Science enthusiasm in kids and teenagers, more two stories of year 2012 | Picture edited via Sci-Tech
10-Year-Old Accidentally Creates New Molecule in Science Class
Clara Lazen is the discoverer of tetranitratoxycarbon, a molecule constructed of, obviously, oxygen, nitrogen, and carbon. It’s got some interesting possible properties, ranging from use as an explosive to energy storage. Lazen is listed as the co-author of a recent paper on the molecule.
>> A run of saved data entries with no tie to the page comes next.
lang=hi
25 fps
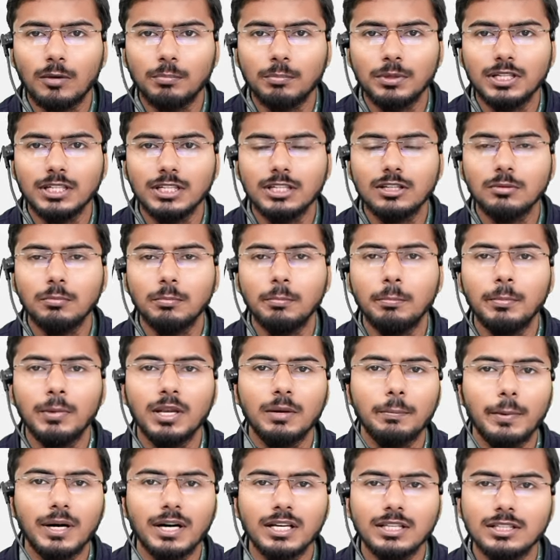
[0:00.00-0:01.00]
अपडेट
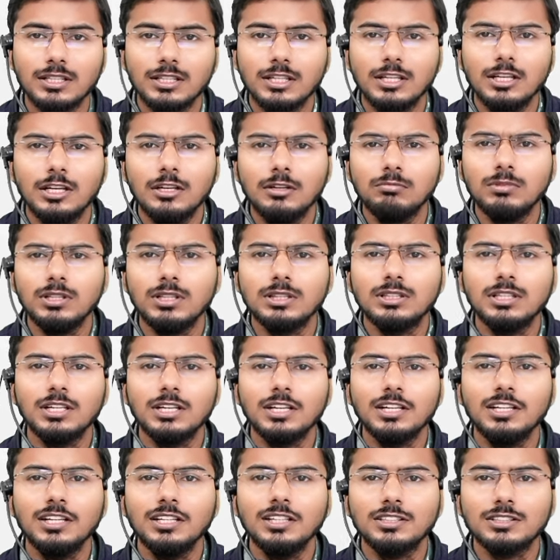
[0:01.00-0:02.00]
मिल पाए मिलते हैं
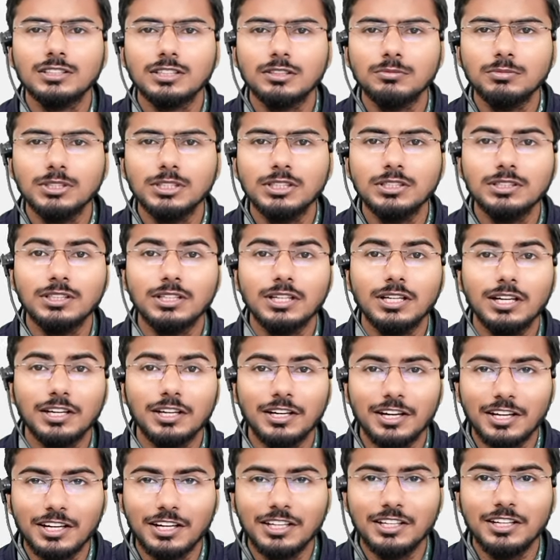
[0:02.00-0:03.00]
अगले लेक्चर में या
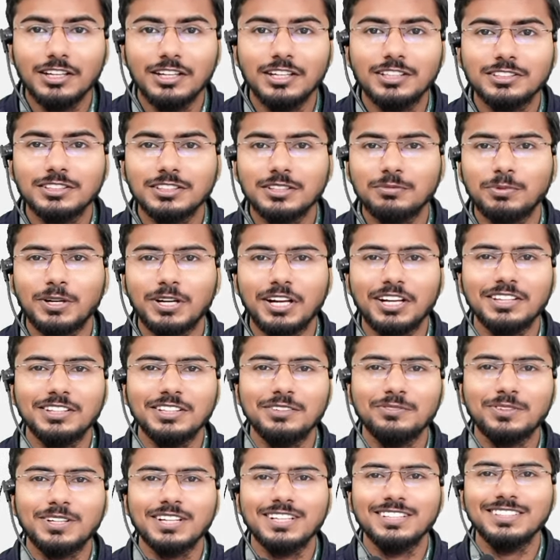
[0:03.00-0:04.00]
अगले लेक्चर
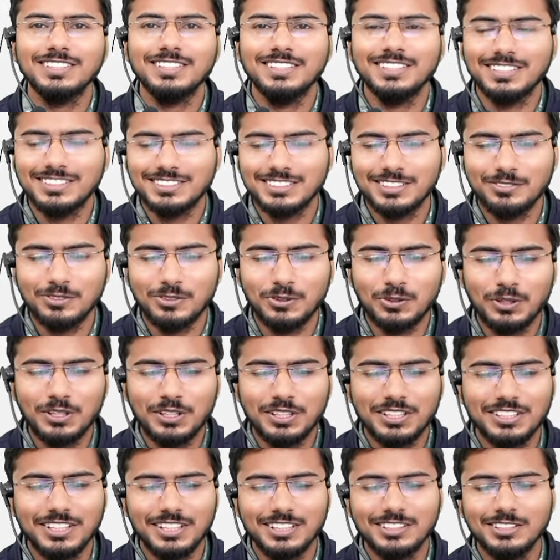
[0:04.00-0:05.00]
पढ़ाते पढ़ाते लेक्चर
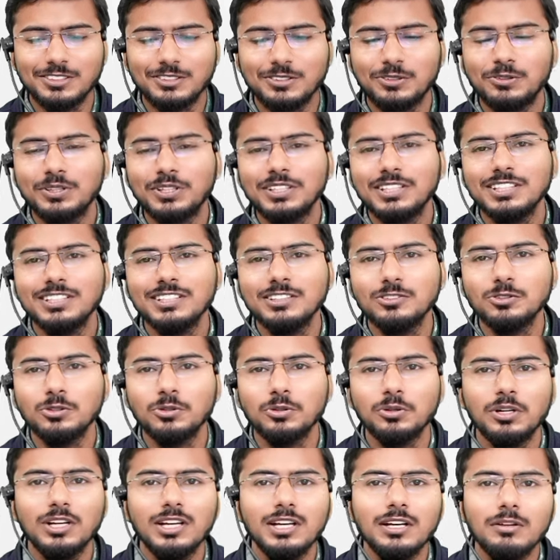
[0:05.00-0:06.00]
बोलने की आदत हो गई है
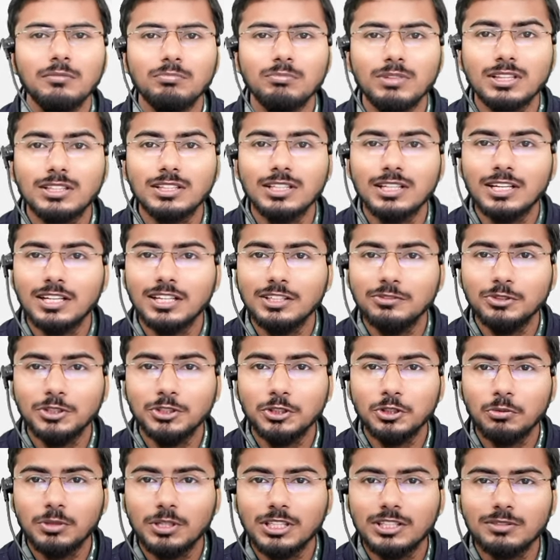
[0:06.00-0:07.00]
तो मिलते हैं अगली
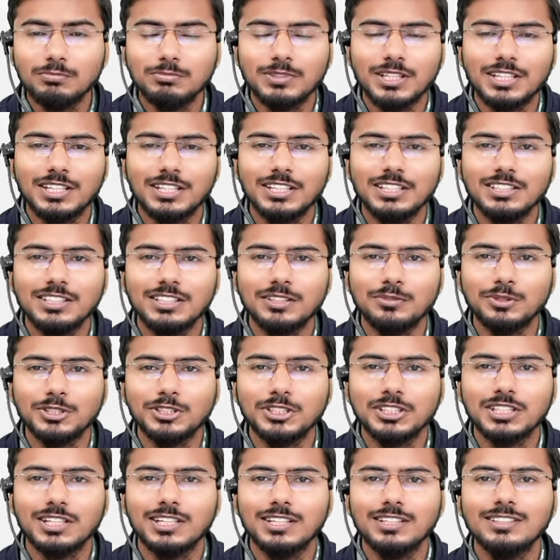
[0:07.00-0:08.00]
वीडियो में तब तक के लिए
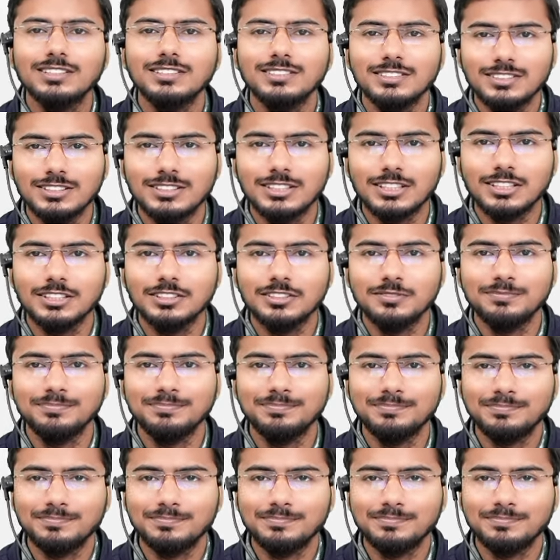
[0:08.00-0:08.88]
नमस्कार जय हिंद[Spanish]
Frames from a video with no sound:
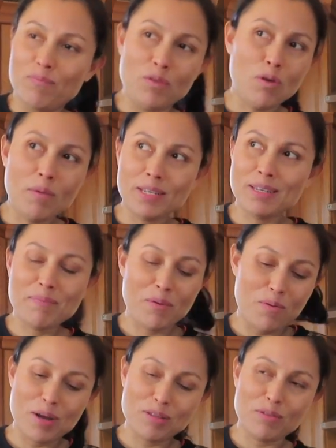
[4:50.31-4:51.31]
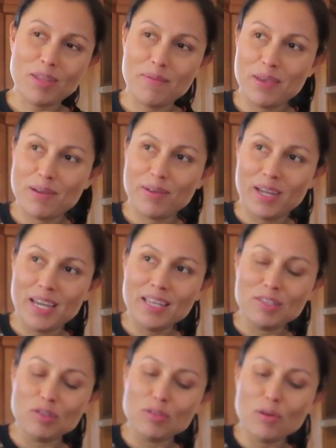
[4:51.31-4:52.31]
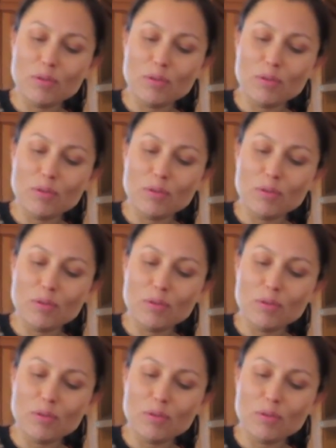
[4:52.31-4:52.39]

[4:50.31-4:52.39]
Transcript: No vas a probar todavía, ¿ok? No.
But that’s not what’s so interesting and inspiring about this story. What’s so unusual here is that Clara Lazen is a ten-year-old fifth-grader in Kansas City, MO.
Kenneth Boehr, Clara’s science teacher, handed out the usual ball-and-stick models used to visualize simple molecules to his fifth-grade class. But Clara put the carbon, nitrogen, and oxygen atoms together in a particular complex way and asked Boehr if she’d made a real molecule. Boehr, to his surprise, wasn’t sure. So he photographed the model and sent it over to a chemist friend at Humboldt State University who identified it as a wholly new but also wholly viable chemical.
Sixteen-year-old Azza Abdel Hamid Faiad has found that an inexpensive catalyst could be used to create $78 million worth of biofuel each year. Egypt’s plastic consumption is estimated to total one million tons per year, so Azza’s proposal could transform the country’s economy, allowing it to make money from recycled plastic.What Azza proposes is to break down the plastic polymers found in drinks bottles and general waste and turn them into biofuel feedstock. (This is the bulk raw material that generally used for producing biofuel.) It should be noted that this is not a particularly new idea, but what makes Azza stand out from the crowd is the catalyst that she is proposing. She says that she has found a high-yield catalyst called aluminosilicate, that will break down plastic waste and also produce gaseous products like methane, propane and ethane, which can then be converted into ethanol.
Speaking about the breakthrough, Azza said that the technology could “provide an economically efficient method for production of hydrocarbon fuel” including 40,000 tons per year of cracked naptha and 138,000 tons of hydrocarbon gasses – the equivalent of $78 million in biofuel.